Privilegiados são os que acordam mais cedo e enfrentam as filas nos Terminais para irem sentados. Além de garantirem certo conforto, podem recuperar algumas horas de sono atrasado que têm já na segunda-feira, primeiro dia útil da semana para a grande maioria. Dessas pessoas, uma jovem dorme com um caderno repleto de anotações sobre o colo. Provavelmente estudava para a prova que terá à noite na faculdade, mas fora vencida por Morpheus e sonha com o professor durante uma das aulas explicando um tema complexo.
Outras pessoas estão mudas, olhos grudados nas telas de celulares cada vez maiores e mais sofisticados, os dedos ágeis se deslocando no ar em uma velocidade incrível. Um jovem desliza o dedo sobre a tela, buscando alguma novidade em uma famosa rede social. Descontente como que (não) vê, guarda o celular no bolso da mochila e põe-se a pensar na vida. Dois, três minutos depois, porém, torna a pegar o celular e a repetir mecanicamente o gesto de repassar o dedo sobre a tela e reiniciar o processo de busca.
De repente, um grito rompe o silêncio e quebra a rotina de todos. Uma senhora, na faixa dos 50 anos, gesticula energicamente e profere nomes impublicáveis, ofendendo as mães do cobrador e do condutor do veículo: o sinal para desembarque ou não fora ouvido ou fora dado muito próximo ao ponto, fato que resultou no ato intempestivo da mulher. Uma passageira próxima a porta defende o motorista e cita Raul Seixas, o que chama a atenção de todos: "é sempre mais fácil achar que a culpa é do outro".
Acho que a rotina de congestionamentos, os ônibus lotados e as viagens demoradas acabam contribuindo para o embrutecimento dos passageiros. Na disputa por espaço, é comum surgirem alguns desentendimentos. Certa vez, um jovem estava pouco depois da catraca e avançar ou regredir era uma tarefa impossível. Eis que um senhor resmungou: “o ônibus tem duas catracas e o povo não sai do lugar”. Automaticamente, o jovem respondeu que o ônibus poderia ter dez catracas que o problema não seria resolvido: a lotação impedia qualquer movimento, conforme estabelece a Lei da Física: “dois corpos não ocupam o mesmo espaço”.

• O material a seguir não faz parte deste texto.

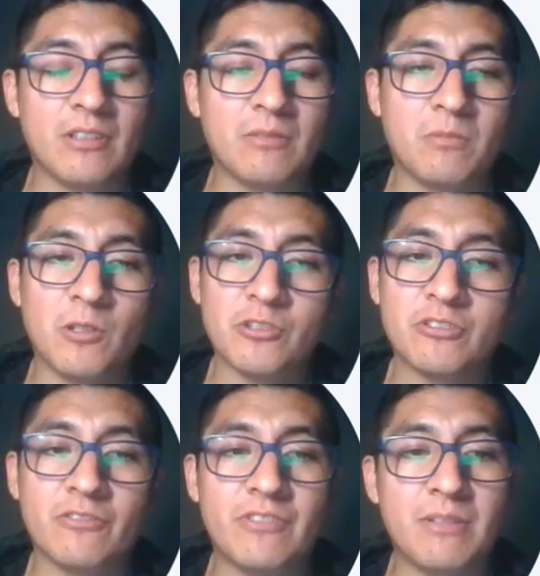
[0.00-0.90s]
most
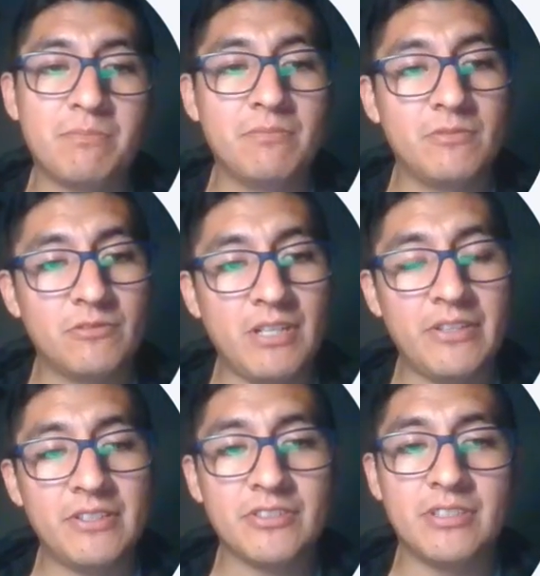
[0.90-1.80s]
of the
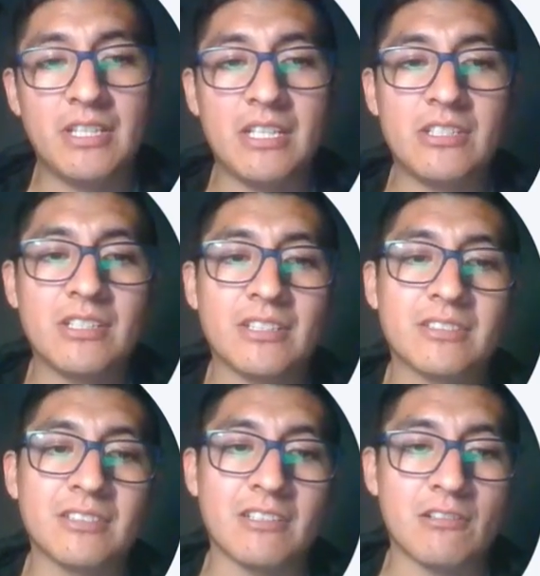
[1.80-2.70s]
runners they
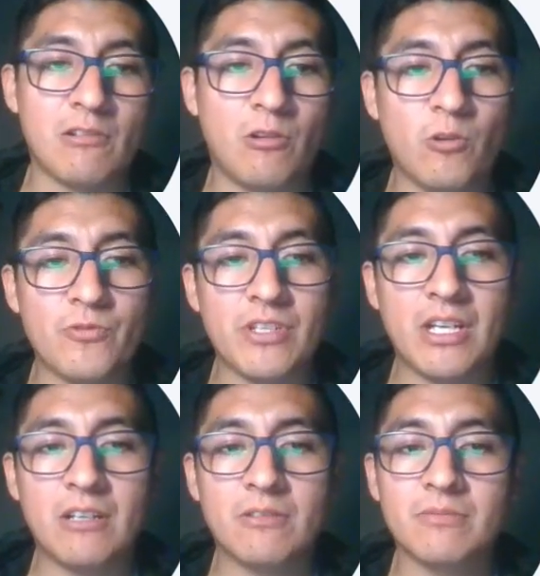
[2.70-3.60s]
just slow
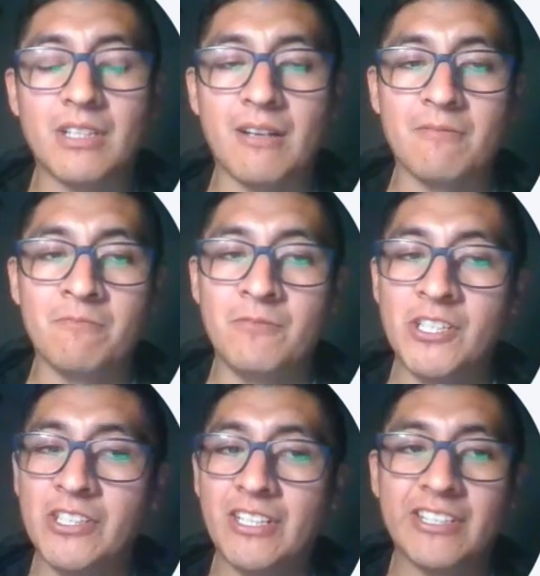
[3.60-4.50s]
down and
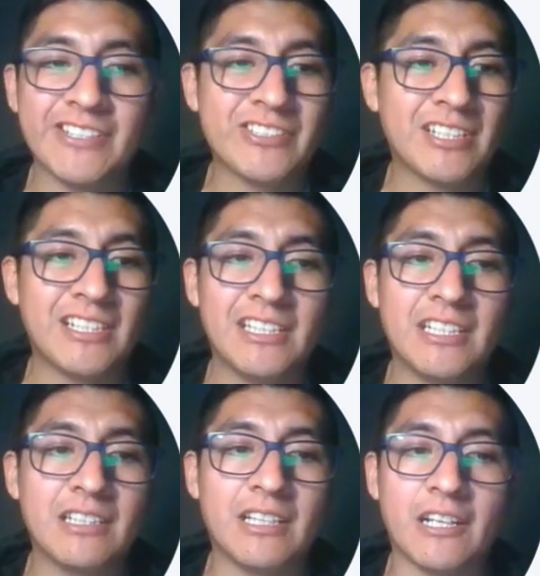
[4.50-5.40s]
very
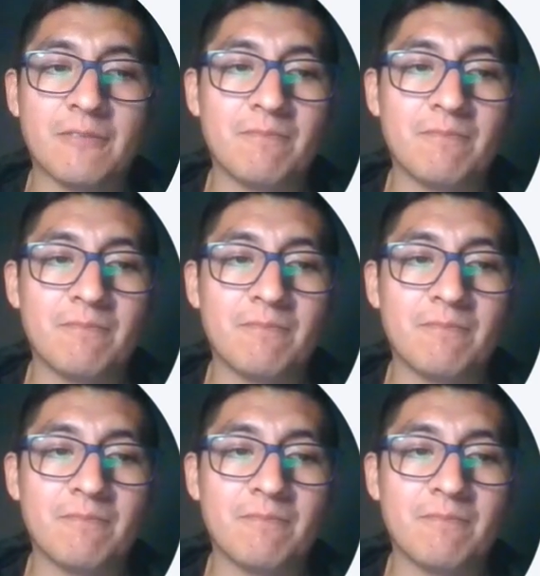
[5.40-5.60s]
drastically, like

Ao longo de quase 70% do trajeto, os passageiros podem visualizar pela janela a lentidão da obra de estações do Metrô da Linha-5 Lilás, prometidas para 2015. Aliás, os principais jornais da cidade destacaram recentemente que há uma nova promessa até o final de 2017, sendo que três dessas estações serão entregues em julho. Do jeito que a coisa está, porém, melhor sermos realistas e acreditarmos em nós mesmos e em nossa resiliência. A leitura desse texto explicará melhor o que quero dizer ( http://www.metrocptm.com.br/porque-nao-podemos-esperar-pelas-novas-estacoes-da-linha-5-lilas-em-2017/ ).

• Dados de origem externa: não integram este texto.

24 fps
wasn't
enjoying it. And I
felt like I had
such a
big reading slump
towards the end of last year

Próximo ao Shopping Ibirapuera, um alvoroço: um celular havia sido furtado. Segundo a ex-proprietária, há poucos minutos havia utilizado o aparelho e o colocara na bolsa, que ficou aberta. Quando se lembrou de que precisava ligar para a patroa foi que percebeu o furto. Não é difícil pressupor que o delito não entrará para os dados estatísticos da polícia: o tempo médio de quatro horas para fazer um boletim faz com que muitas pessoas não procurem uma delegacia para registrar a ocorrência. Enquanto isso, os “gatunos” agem impunemente, à espera de uma oportunidade, de apenas um vacilo.

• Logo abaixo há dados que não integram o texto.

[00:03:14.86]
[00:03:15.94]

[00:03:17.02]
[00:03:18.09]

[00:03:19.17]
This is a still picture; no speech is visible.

Volto meu olhar para o Shopping e uma grata surpresa: nos fios de alta tensão, um pássaro observa calmamente o vai-e-vém frenético de pessoas, autos, motos, ônibus, bicicletas. Por alguns segundos, creio que ele (o pássaro) direcionou o olhar para mim e me recomendou: “dê asas às palavras e relate tudo isso”. Bobagem, penso eu. Quem vai se interessar em saber as histórias que cotidianamente ocorrem nas viagens de ônibus pela cidade de São Paulo?
Um pouco mais a frente, chego ao meu destino final. A viagem de volta não promete tanta emoção, mas uma coisa é certa: tudo pode acontecer em uma simples viagem de ônibus. Inclusive nada. Depende dos olhos de quem vê.